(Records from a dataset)
.....
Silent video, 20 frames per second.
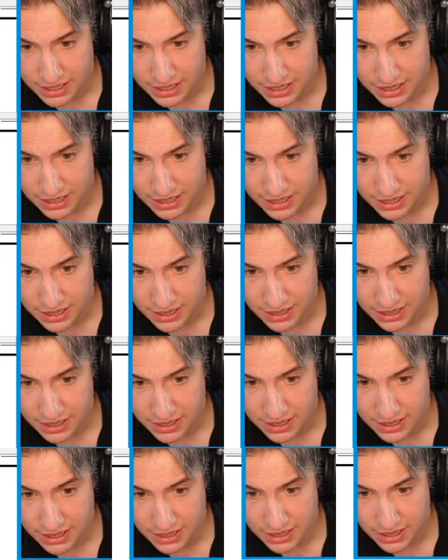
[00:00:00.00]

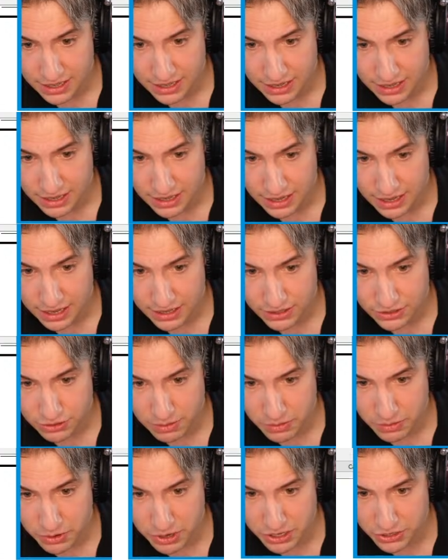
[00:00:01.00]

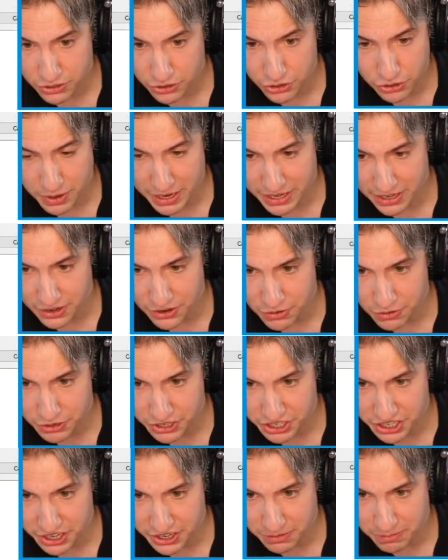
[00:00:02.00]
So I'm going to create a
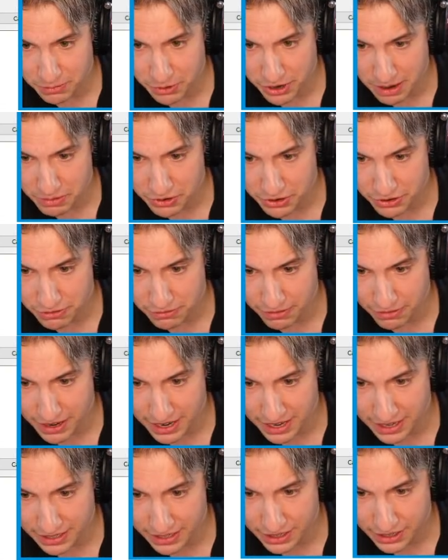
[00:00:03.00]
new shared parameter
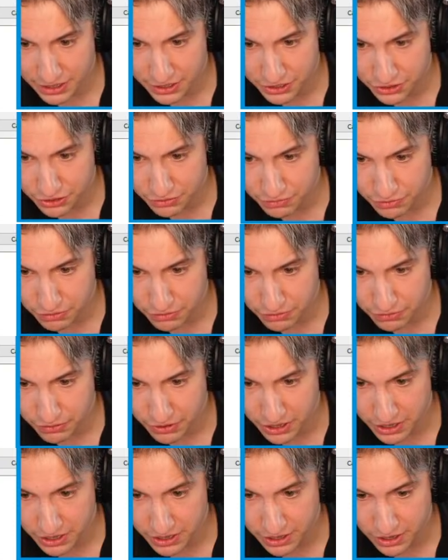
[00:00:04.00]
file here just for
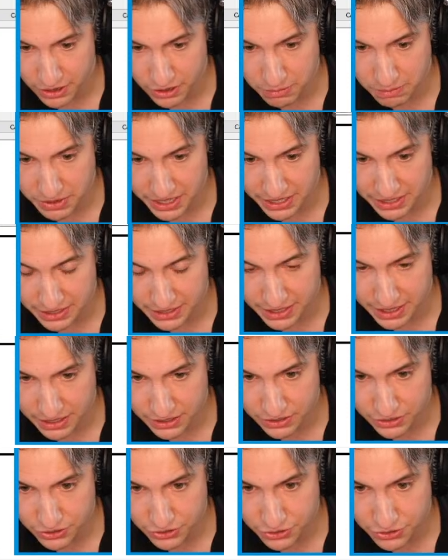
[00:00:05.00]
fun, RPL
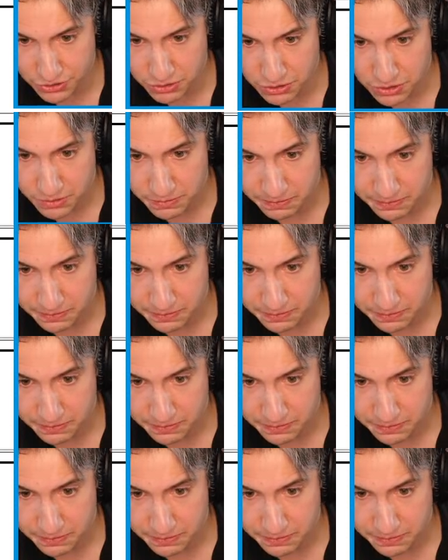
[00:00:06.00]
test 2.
.....
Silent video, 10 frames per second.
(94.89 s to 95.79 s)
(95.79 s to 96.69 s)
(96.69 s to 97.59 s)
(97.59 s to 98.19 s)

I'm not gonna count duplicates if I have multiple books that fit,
.....
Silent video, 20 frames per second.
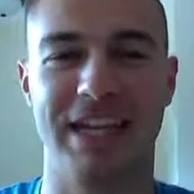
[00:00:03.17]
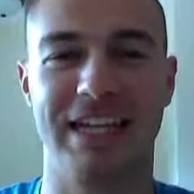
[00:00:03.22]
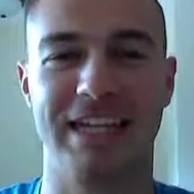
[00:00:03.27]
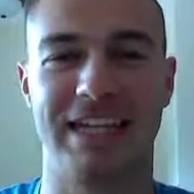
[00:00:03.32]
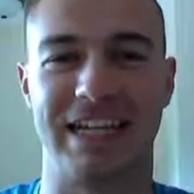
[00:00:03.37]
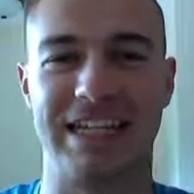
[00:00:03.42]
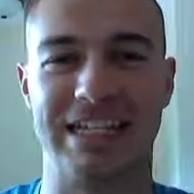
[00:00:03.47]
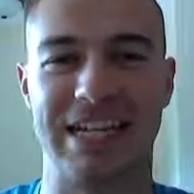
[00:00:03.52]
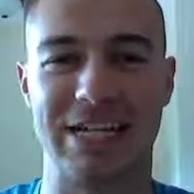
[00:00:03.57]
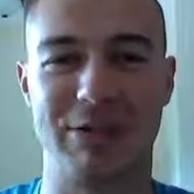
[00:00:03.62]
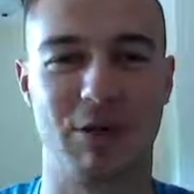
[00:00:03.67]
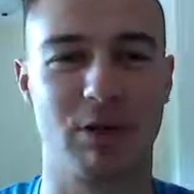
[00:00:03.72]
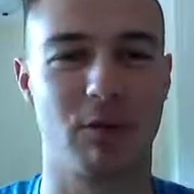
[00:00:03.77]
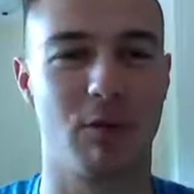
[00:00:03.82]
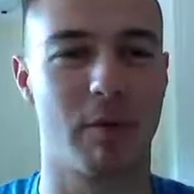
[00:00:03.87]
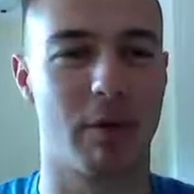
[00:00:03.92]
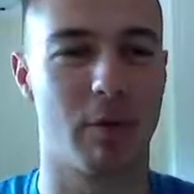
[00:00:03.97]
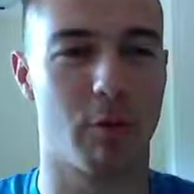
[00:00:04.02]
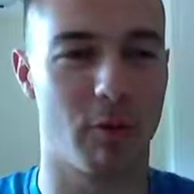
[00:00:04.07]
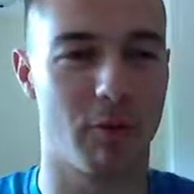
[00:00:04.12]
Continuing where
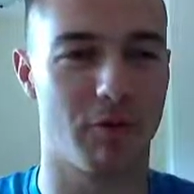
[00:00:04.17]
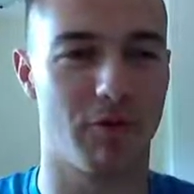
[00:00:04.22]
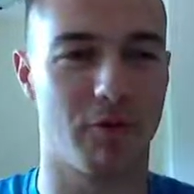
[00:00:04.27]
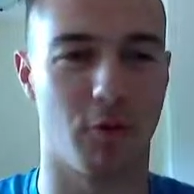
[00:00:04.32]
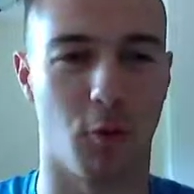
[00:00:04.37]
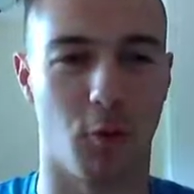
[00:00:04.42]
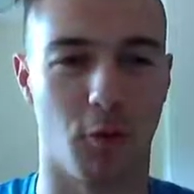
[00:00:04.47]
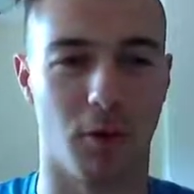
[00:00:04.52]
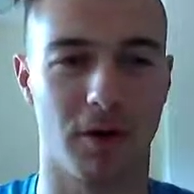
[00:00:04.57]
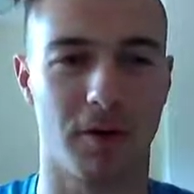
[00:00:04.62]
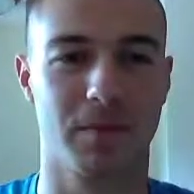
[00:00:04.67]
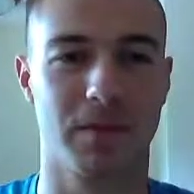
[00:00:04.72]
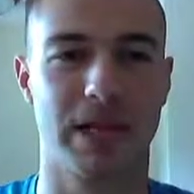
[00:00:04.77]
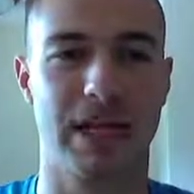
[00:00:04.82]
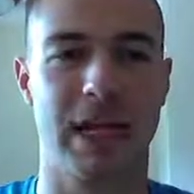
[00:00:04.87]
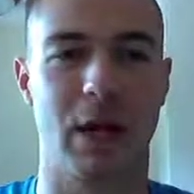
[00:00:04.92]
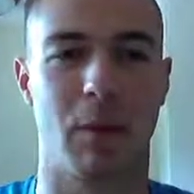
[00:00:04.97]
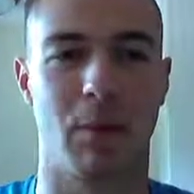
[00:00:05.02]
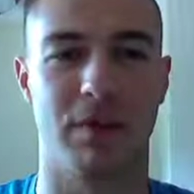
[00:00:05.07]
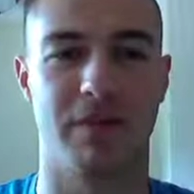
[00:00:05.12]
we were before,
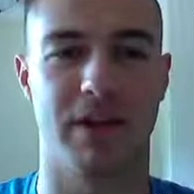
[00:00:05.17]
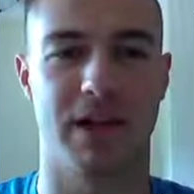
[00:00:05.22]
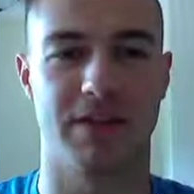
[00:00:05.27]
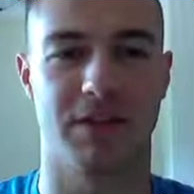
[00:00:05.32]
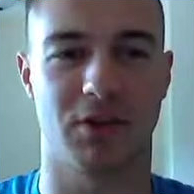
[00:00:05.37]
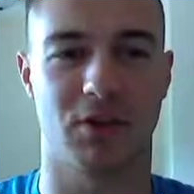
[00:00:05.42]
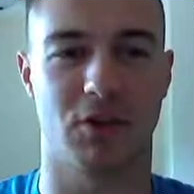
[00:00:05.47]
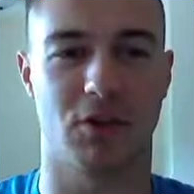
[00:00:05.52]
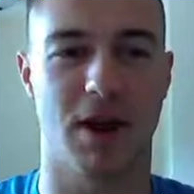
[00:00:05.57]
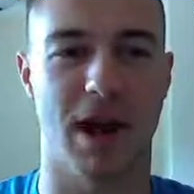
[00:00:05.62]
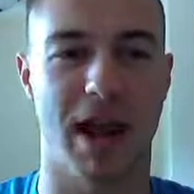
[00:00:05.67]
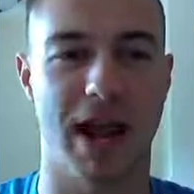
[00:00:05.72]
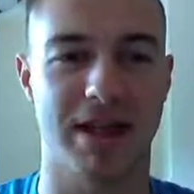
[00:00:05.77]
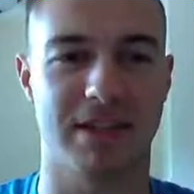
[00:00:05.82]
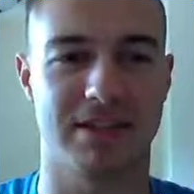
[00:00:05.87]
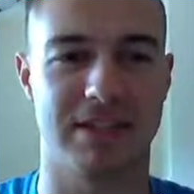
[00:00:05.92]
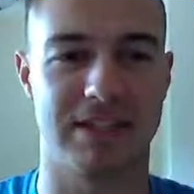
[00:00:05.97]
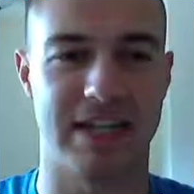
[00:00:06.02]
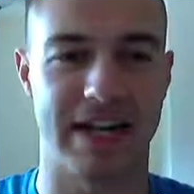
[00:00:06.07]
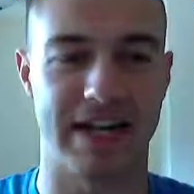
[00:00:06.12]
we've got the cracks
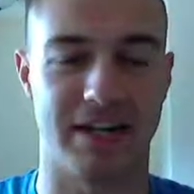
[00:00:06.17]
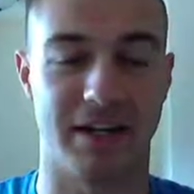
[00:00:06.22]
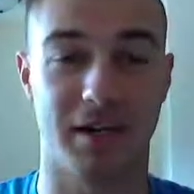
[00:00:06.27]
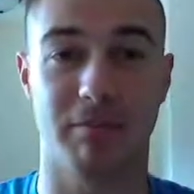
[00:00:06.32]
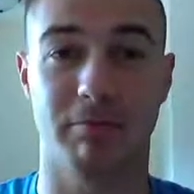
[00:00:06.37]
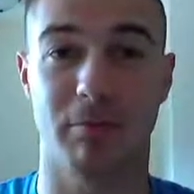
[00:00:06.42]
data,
.....
Task details:
Print, exactly, each line above from the one with "[00:00:03.27]" to the one with "[00:00:04.72]", end lines included. Leave pictures out of it.

Response:
[00:00:03.27]
[00:00:03.32]
[00:00:03.37]
[00:00:03.42]
[00:00:03.47]
[00:00:03.52]
[00:00:03.57]
[00:00:03.62]
[00:00:03.67]
[00:00:03.72]
[00:00:03.77]
[00:00:03.82]
[00:00:03.87]
[00:00:03.92]
[00:00:03.97]
[00:00:04.02]
[00:00:04.07]
[00:00:04.12]
Continuing where
[00:00:04.17]
[00:00:04.22]
[00:00:04.27]
[00:00:04.32]
[00:00:04.37]
[00:00:04.42]
[00:00:04.47]
[00:00:04.52]
[00:00:04.57]
[00:00:04.62]
[00:00:04.67]
[00:00:04.72]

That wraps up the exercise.